▶ [EXERCISE]:
Nothing but the lines below from the one holding "(2765.89 s)" up to and including the one holding "(2768.77 s)" should be copied, exactly and without pictures.

▶ [SOURCE DATA]:
= = = = =
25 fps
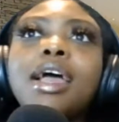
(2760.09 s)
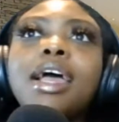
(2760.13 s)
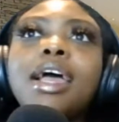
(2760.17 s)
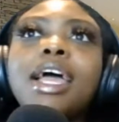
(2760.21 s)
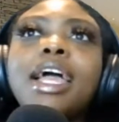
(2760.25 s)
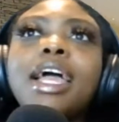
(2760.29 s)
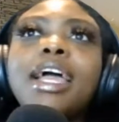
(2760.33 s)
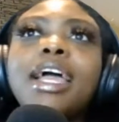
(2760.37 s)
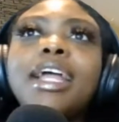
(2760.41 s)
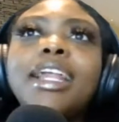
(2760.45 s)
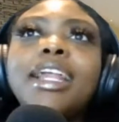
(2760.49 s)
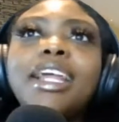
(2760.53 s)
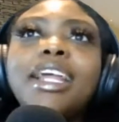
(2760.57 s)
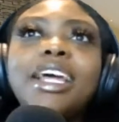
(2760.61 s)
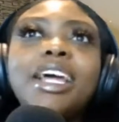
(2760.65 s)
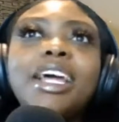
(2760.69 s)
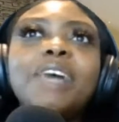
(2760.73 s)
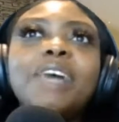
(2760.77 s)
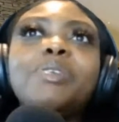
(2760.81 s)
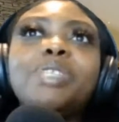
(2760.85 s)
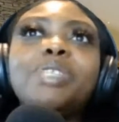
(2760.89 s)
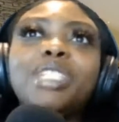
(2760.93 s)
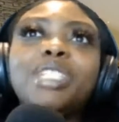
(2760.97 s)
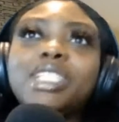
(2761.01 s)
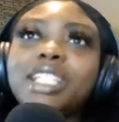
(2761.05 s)
and it
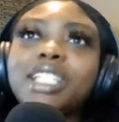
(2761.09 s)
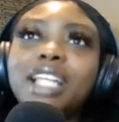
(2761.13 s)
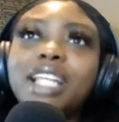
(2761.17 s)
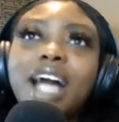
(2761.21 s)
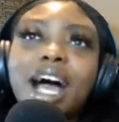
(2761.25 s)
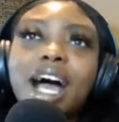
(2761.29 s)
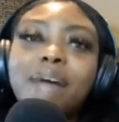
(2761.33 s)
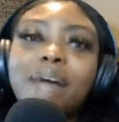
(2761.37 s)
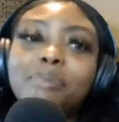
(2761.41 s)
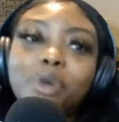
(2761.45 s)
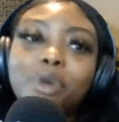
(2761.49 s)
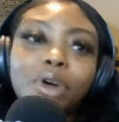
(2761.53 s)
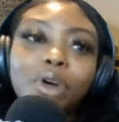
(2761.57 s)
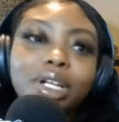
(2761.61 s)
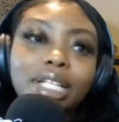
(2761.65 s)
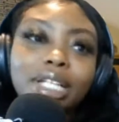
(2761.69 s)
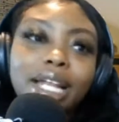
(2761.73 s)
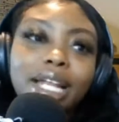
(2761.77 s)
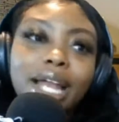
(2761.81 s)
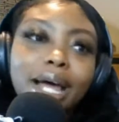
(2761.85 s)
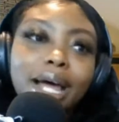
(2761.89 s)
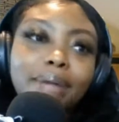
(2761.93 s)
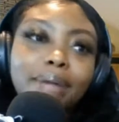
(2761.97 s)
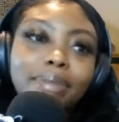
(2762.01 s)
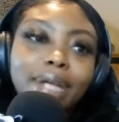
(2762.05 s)
was just a lot more that
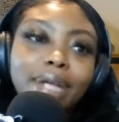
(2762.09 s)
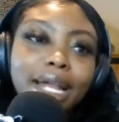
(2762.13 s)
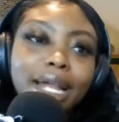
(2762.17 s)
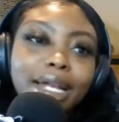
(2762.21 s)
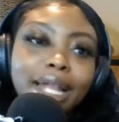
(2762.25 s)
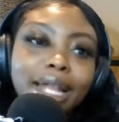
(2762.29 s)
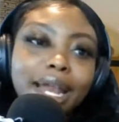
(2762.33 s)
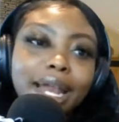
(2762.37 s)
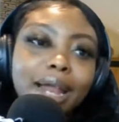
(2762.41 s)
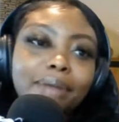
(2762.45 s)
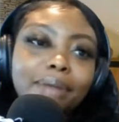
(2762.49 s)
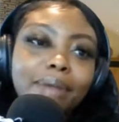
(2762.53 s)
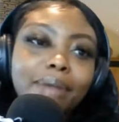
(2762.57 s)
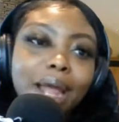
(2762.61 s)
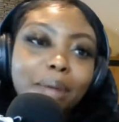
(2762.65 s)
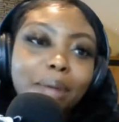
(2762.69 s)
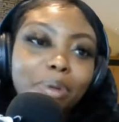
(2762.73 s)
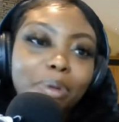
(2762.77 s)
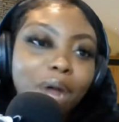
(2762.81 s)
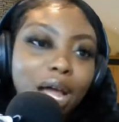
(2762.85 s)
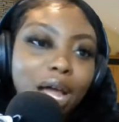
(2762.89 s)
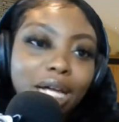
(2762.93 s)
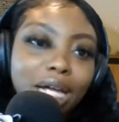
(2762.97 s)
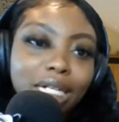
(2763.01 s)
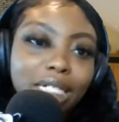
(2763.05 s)
I'm not
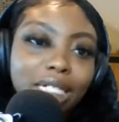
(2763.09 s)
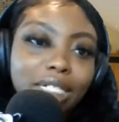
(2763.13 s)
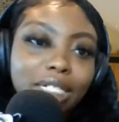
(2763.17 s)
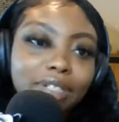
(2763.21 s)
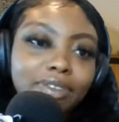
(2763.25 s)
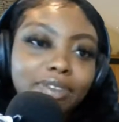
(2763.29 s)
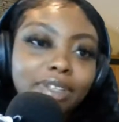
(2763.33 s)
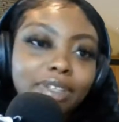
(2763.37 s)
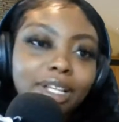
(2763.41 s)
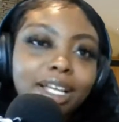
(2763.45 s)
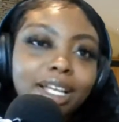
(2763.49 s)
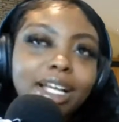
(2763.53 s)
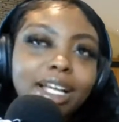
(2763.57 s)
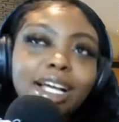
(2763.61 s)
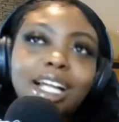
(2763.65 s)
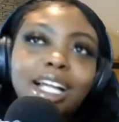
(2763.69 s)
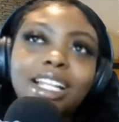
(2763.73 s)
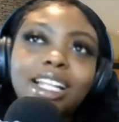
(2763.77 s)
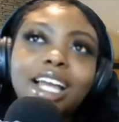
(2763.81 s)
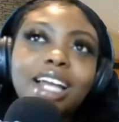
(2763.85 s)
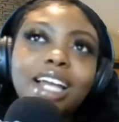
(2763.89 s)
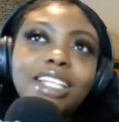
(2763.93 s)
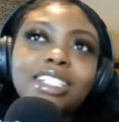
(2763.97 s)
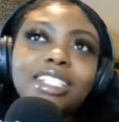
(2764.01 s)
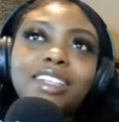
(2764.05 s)
proud of. A
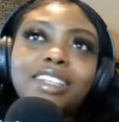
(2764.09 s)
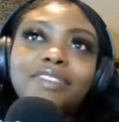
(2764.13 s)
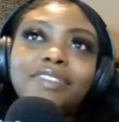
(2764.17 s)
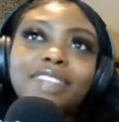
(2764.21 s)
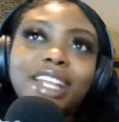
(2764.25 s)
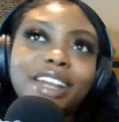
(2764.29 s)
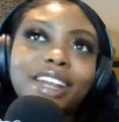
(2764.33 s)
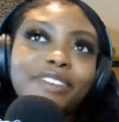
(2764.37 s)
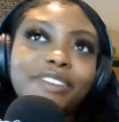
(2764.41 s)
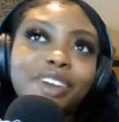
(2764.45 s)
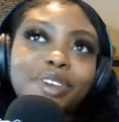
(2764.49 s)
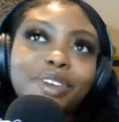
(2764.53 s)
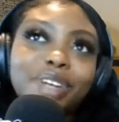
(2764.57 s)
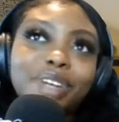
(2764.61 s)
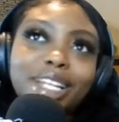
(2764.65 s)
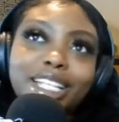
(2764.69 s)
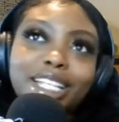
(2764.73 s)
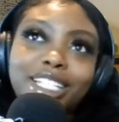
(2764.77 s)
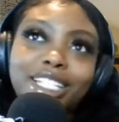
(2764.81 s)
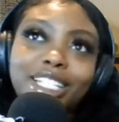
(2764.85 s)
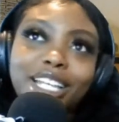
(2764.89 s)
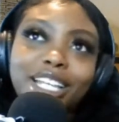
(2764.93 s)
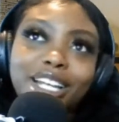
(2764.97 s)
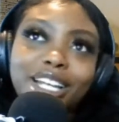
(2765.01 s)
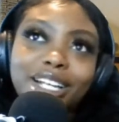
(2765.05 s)
lot of stuff that I've already
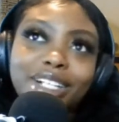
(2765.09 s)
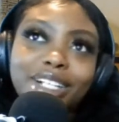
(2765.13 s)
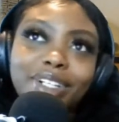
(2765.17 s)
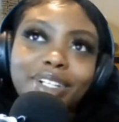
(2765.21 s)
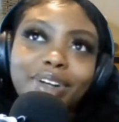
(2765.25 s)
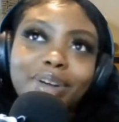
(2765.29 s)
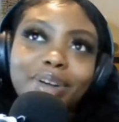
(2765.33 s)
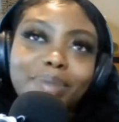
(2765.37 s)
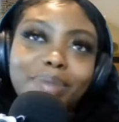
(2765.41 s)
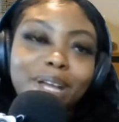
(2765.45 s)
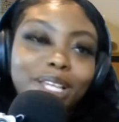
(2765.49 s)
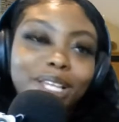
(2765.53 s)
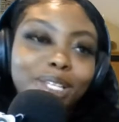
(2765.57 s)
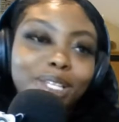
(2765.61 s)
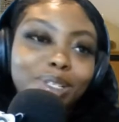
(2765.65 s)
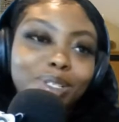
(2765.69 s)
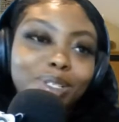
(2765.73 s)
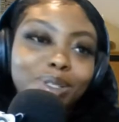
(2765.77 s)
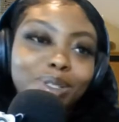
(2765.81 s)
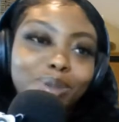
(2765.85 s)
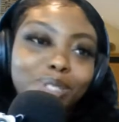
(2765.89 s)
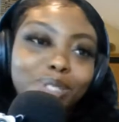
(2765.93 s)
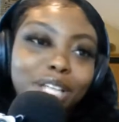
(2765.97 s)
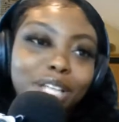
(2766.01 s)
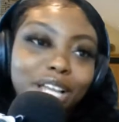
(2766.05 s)
shared on my
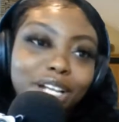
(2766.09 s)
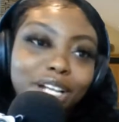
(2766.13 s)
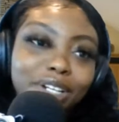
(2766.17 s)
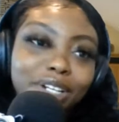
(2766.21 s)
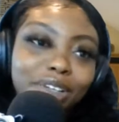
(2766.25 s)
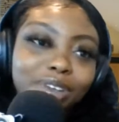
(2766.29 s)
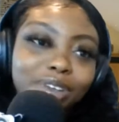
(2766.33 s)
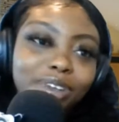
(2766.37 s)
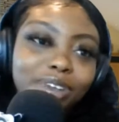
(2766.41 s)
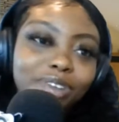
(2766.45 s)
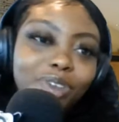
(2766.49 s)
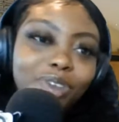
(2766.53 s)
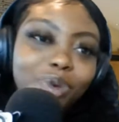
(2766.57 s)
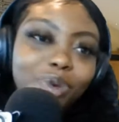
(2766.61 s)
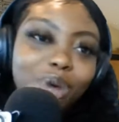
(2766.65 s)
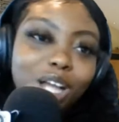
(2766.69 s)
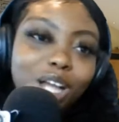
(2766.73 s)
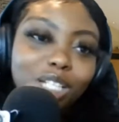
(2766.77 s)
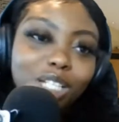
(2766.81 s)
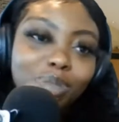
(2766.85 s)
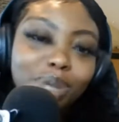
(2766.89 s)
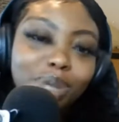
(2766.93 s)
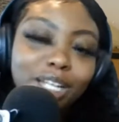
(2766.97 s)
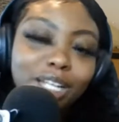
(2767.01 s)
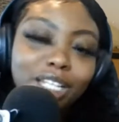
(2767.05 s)
YouTube channel, if you
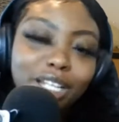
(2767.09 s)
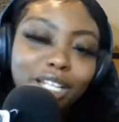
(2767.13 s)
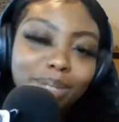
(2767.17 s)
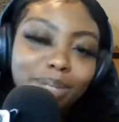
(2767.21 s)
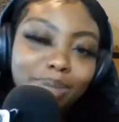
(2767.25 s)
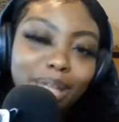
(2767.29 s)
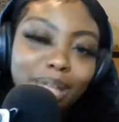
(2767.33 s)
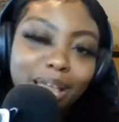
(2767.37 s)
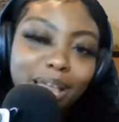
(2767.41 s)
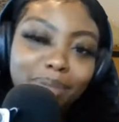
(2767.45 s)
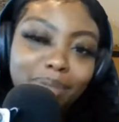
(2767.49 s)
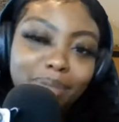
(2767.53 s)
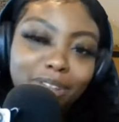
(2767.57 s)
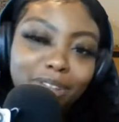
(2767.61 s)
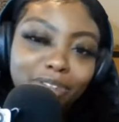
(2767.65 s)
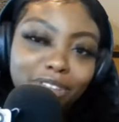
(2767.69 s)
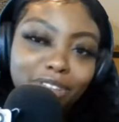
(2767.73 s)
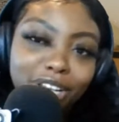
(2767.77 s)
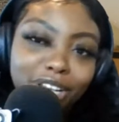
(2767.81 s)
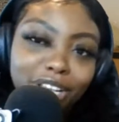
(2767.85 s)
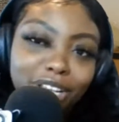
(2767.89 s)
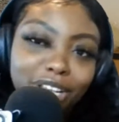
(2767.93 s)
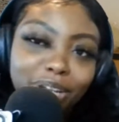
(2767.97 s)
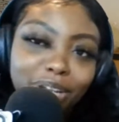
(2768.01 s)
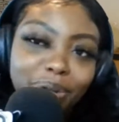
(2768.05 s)
watch my Dear Black Men
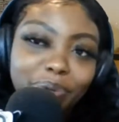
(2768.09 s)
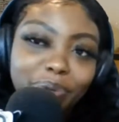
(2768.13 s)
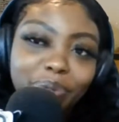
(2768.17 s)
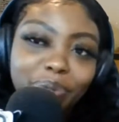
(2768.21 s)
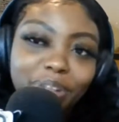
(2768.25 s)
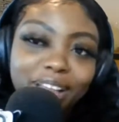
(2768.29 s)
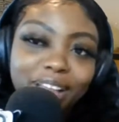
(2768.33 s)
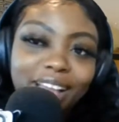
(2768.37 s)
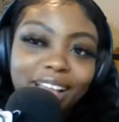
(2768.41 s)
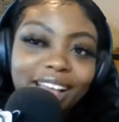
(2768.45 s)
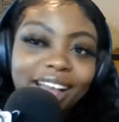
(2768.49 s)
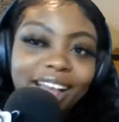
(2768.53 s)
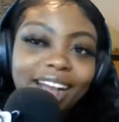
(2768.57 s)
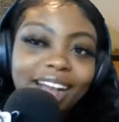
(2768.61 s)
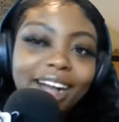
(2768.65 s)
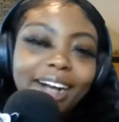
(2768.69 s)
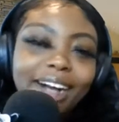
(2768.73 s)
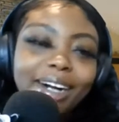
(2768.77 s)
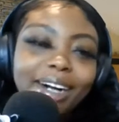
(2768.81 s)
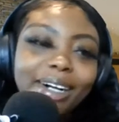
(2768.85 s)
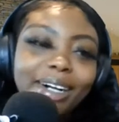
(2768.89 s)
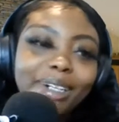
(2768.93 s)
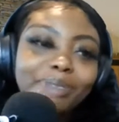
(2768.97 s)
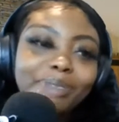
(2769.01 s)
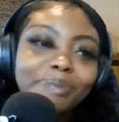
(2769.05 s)
video.
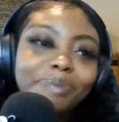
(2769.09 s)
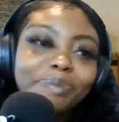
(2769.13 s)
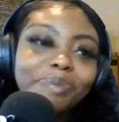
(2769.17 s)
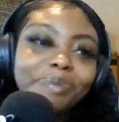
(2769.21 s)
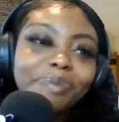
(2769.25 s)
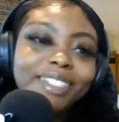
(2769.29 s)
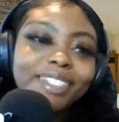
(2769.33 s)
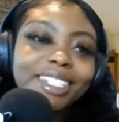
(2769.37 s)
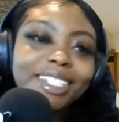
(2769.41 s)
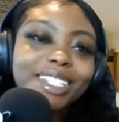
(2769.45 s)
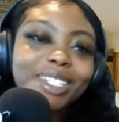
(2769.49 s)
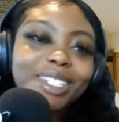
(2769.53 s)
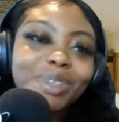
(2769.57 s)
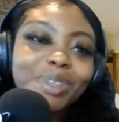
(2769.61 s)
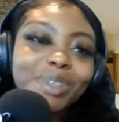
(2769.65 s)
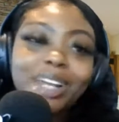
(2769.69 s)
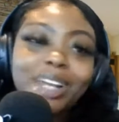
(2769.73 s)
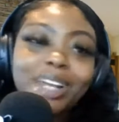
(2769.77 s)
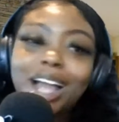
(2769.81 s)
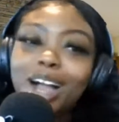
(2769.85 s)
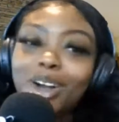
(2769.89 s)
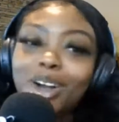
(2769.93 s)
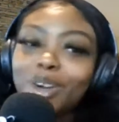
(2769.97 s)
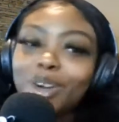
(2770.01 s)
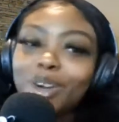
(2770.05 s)
So we're
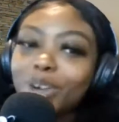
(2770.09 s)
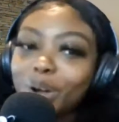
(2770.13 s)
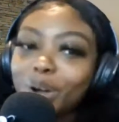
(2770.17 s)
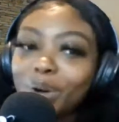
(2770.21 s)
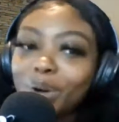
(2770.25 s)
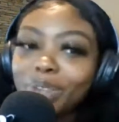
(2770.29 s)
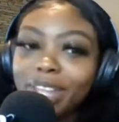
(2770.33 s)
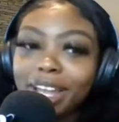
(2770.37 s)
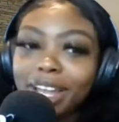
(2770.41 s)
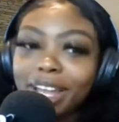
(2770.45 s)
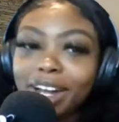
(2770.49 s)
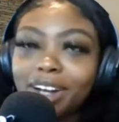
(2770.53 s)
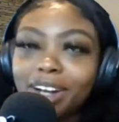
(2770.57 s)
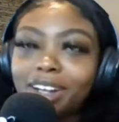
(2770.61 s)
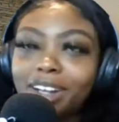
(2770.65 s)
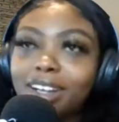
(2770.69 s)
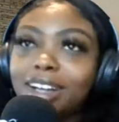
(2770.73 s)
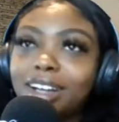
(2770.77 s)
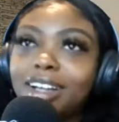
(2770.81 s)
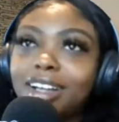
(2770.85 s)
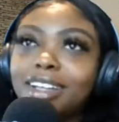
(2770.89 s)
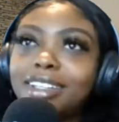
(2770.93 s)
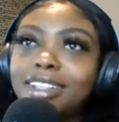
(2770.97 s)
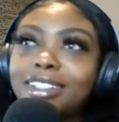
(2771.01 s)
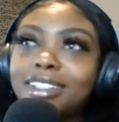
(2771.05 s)
not gonna go there,
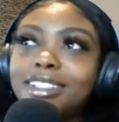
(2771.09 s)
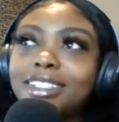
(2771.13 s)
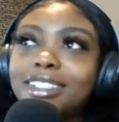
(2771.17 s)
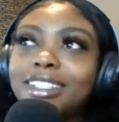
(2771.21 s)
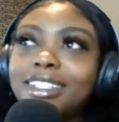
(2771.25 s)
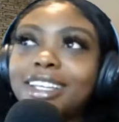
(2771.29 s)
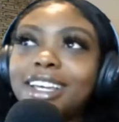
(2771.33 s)
because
= = = = =
▶ [TASK RESPONSE]:
(2765.89 s)
(2765.93 s)
(2765.97 s)
(2766.01 s)
(2766.05 s)
shared on my
(2766.09 s)
(2766.13 s)
(2766.17 s)
(2766.21 s)
(2766.25 s)
(2766.29 s)
(2766.33 s)
(2766.37 s)
(2766.41 s)
(2766.45 s)
(2766.49 s)
(2766.53 s)
(2766.57 s)
(2766.61 s)
(2766.65 s)
(2766.69 s)
(2766.73 s)
(2766.77 s)
(2766.81 s)
(2766.85 s)
(2766.89 s)
(2766.93 s)
(2766.97 s)
(2767.01 s)
(2767.05 s)
YouTube channel, if you
(2767.09 s)
(2767.13 s)
(2767.17 s)
(2767.21 s)
(2767.25 s)
(2767.29 s)
(2767.33 s)
(2767.37 s)
(2767.41 s)
(2767.45 s)
(2767.49 s)
(2767.53 s)
(2767.57 s)
(2767.61 s)
(2767.65 s)
(2767.69 s)
(2767.73 s)
(2767.77 s)
(2767.81 s)
(2767.85 s)
(2767.89 s)
(2767.93 s)
(2767.97 s)
(2768.01 s)
(2768.05 s)
watch my Dear Black Men
(2768.09 s)
(2768.13 s)
(2768.17 s)
(2768.21 s)
(2768.25 s)
(2768.29 s)
(2768.33 s)
(2768.37 s)
(2768.41 s)
(2768.45 s)
(2768.49 s)
(2768.53 s)
(2768.57 s)
(2768.61 s)
(2768.65 s)
(2768.69 s)
(2768.73 s)
(2768.77 s)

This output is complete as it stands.